(Collected data entries)

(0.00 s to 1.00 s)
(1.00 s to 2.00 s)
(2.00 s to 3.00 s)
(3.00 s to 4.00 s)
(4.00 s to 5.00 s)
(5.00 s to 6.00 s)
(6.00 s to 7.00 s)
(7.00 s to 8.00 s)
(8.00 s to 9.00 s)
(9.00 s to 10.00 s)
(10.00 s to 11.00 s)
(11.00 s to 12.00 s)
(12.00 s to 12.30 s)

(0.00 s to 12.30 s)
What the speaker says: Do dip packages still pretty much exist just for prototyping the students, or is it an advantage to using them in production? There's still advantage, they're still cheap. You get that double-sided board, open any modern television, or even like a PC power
==
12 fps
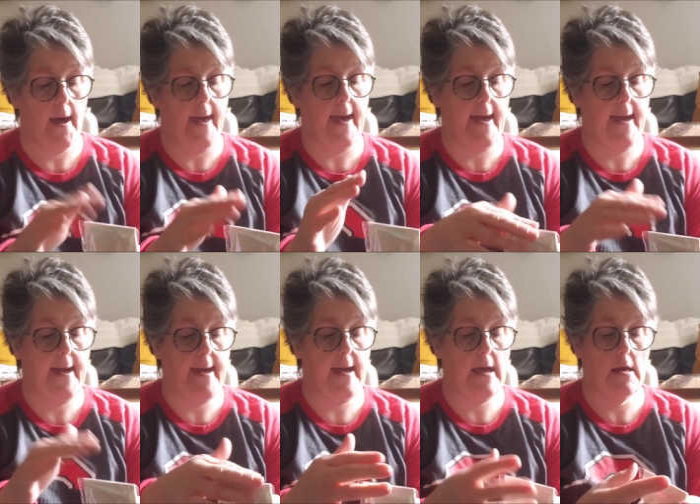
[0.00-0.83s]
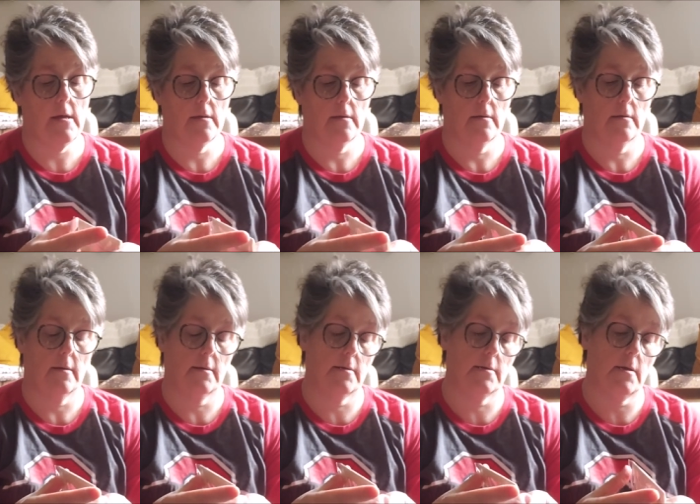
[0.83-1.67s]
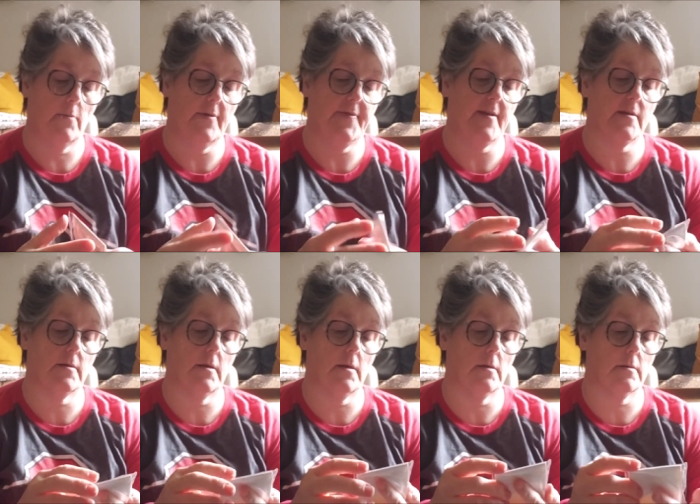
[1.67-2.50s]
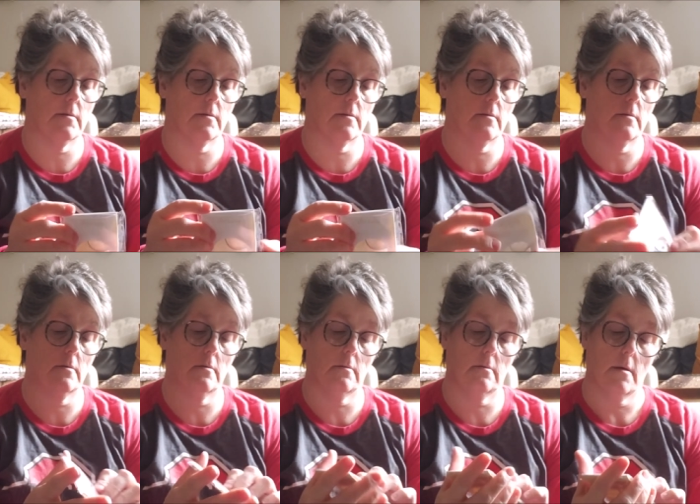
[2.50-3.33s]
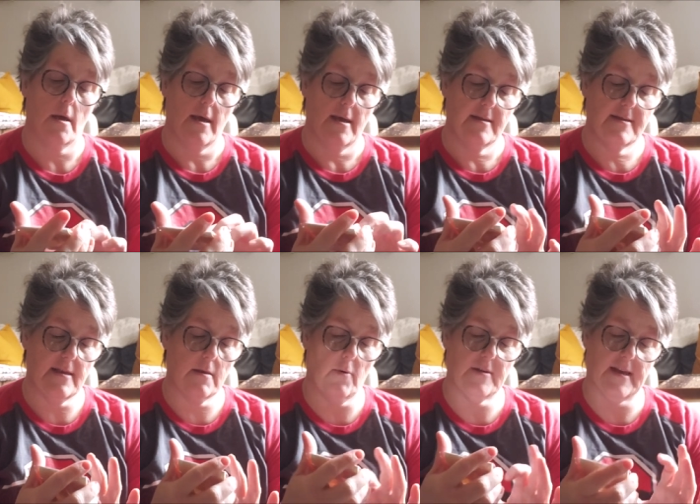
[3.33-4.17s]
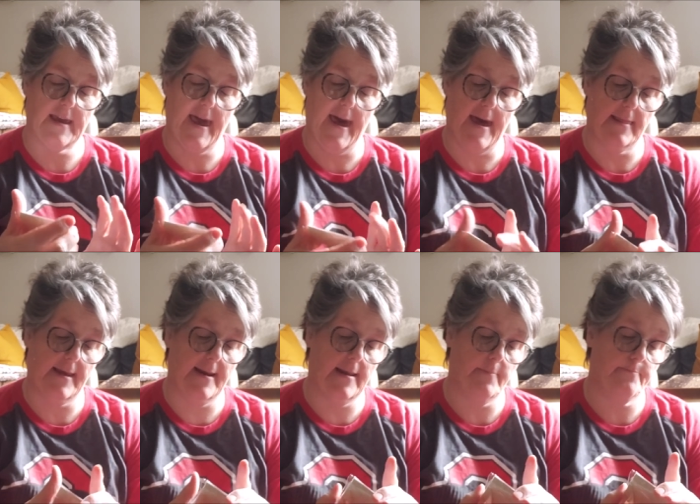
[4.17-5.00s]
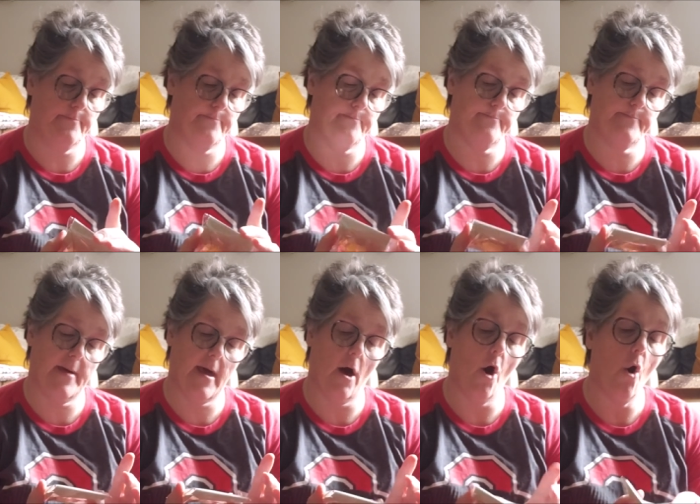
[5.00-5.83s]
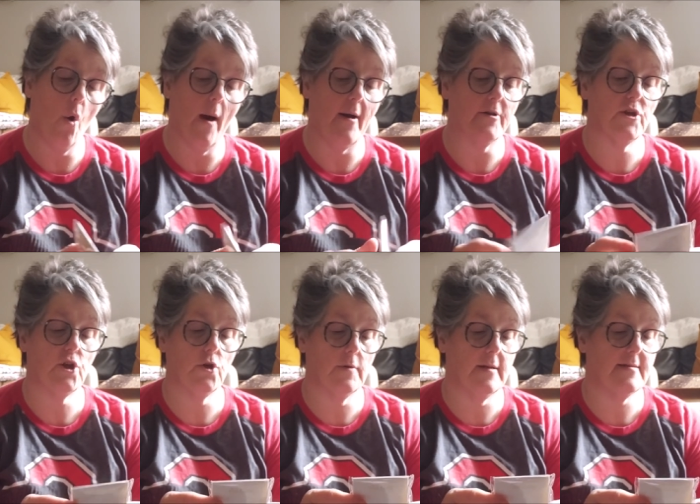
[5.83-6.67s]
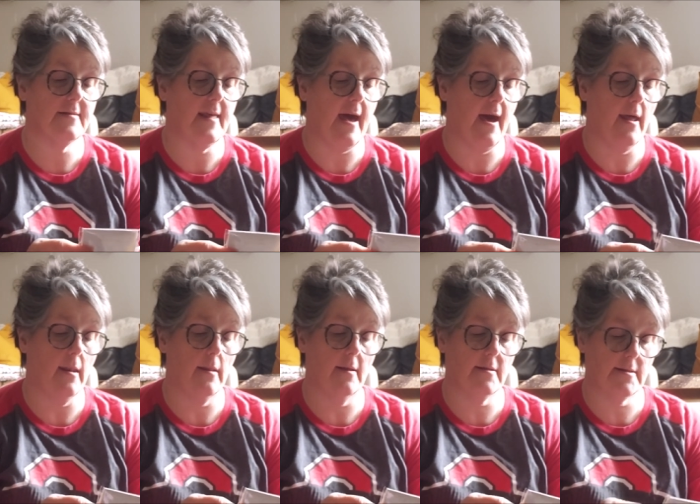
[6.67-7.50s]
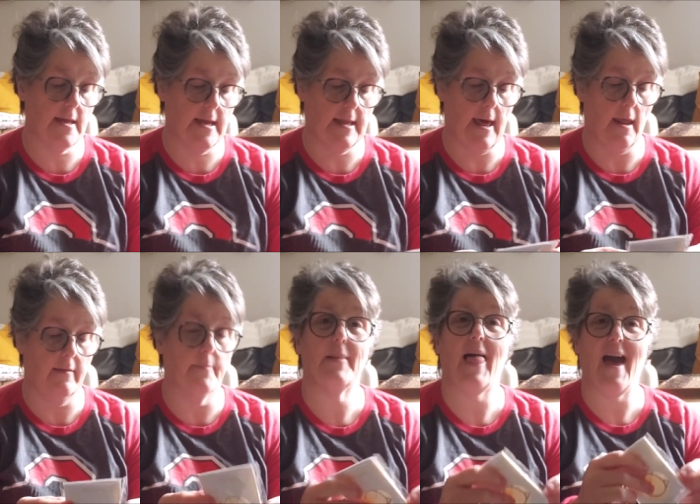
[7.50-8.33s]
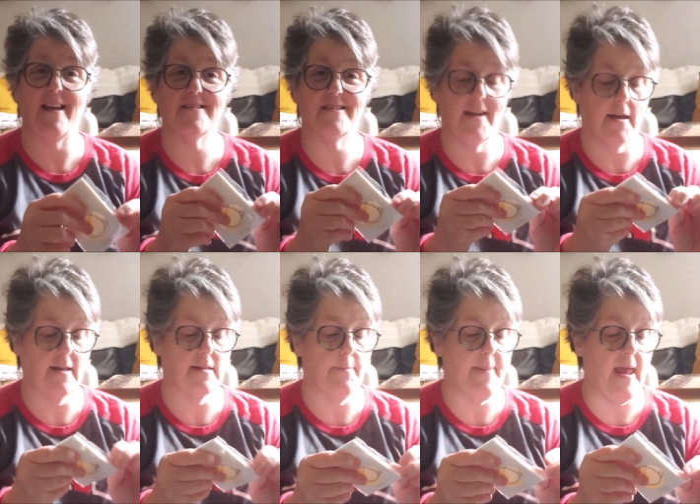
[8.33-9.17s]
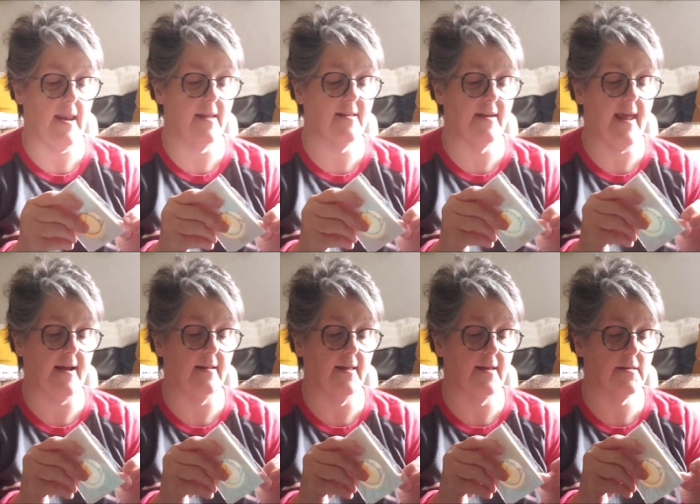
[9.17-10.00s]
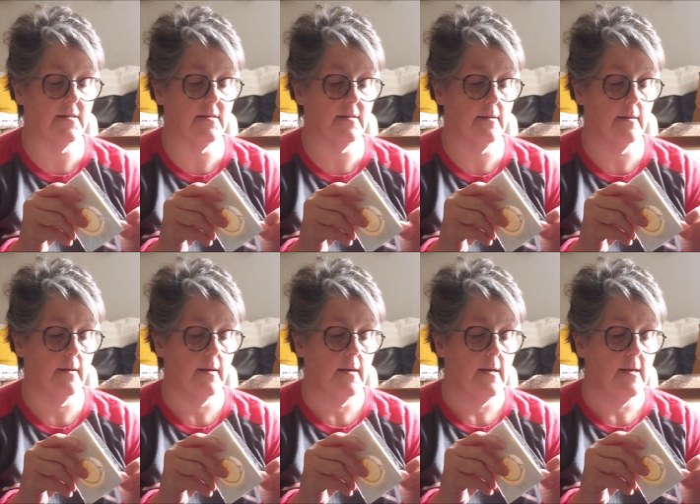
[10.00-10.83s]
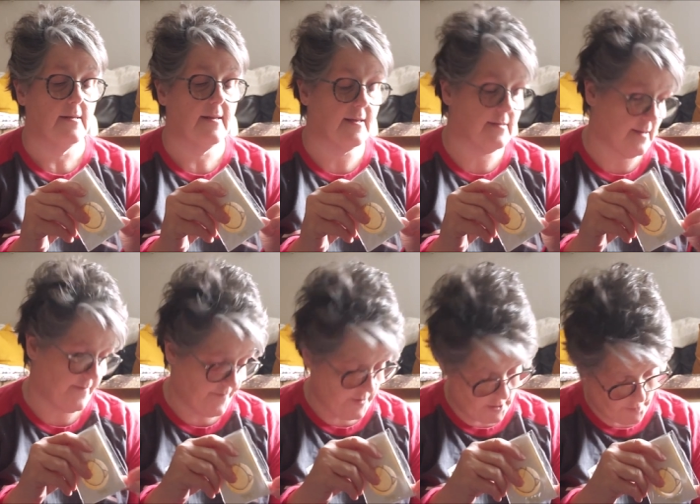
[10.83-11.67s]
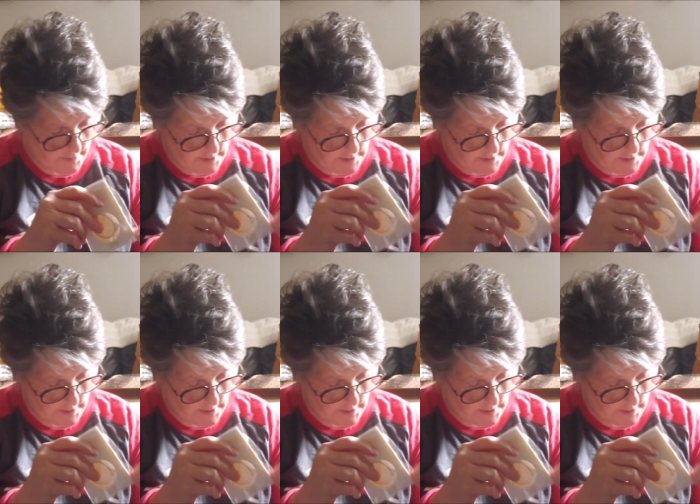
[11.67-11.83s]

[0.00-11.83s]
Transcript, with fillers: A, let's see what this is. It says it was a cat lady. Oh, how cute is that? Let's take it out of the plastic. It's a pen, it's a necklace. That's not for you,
---
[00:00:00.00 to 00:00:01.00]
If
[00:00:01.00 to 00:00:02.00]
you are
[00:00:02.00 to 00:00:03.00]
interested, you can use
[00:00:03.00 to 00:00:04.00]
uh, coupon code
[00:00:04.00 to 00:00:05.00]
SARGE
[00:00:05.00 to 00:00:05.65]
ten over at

> Your assignment: Return exactly the lines above from the line that has "(0.00 s to 1.00 s)" through the line that has "What the speaker", inclusive, and nothing else.

> Written answer:
(0.00 s to 1.00 s)
(1.00 s to 2.00 s)
(2.00 s to 3.00 s)
(3.00 s to 4.00 s)
(4.00 s to 5.00 s)
(5.00 s to 6.00 s)
(6.00 s to 7.00 s)
(7.00 s to 8.00 s)
(8.00 s to 9.00 s)
(9.00 s to 10.00 s)
(10.00 s to 11.00 s)
(11.00 s to 12.00 s)
(12.00 s to 12.30 s)

(0.00 s to 12.30 s)
What the speaker says: Do dip packages still pretty much exist just for prototyping the students, or is it an advantage to using them in production? There's still advantage, they're still cheap. You get that double-sided board, open any modern television, or even like a PC power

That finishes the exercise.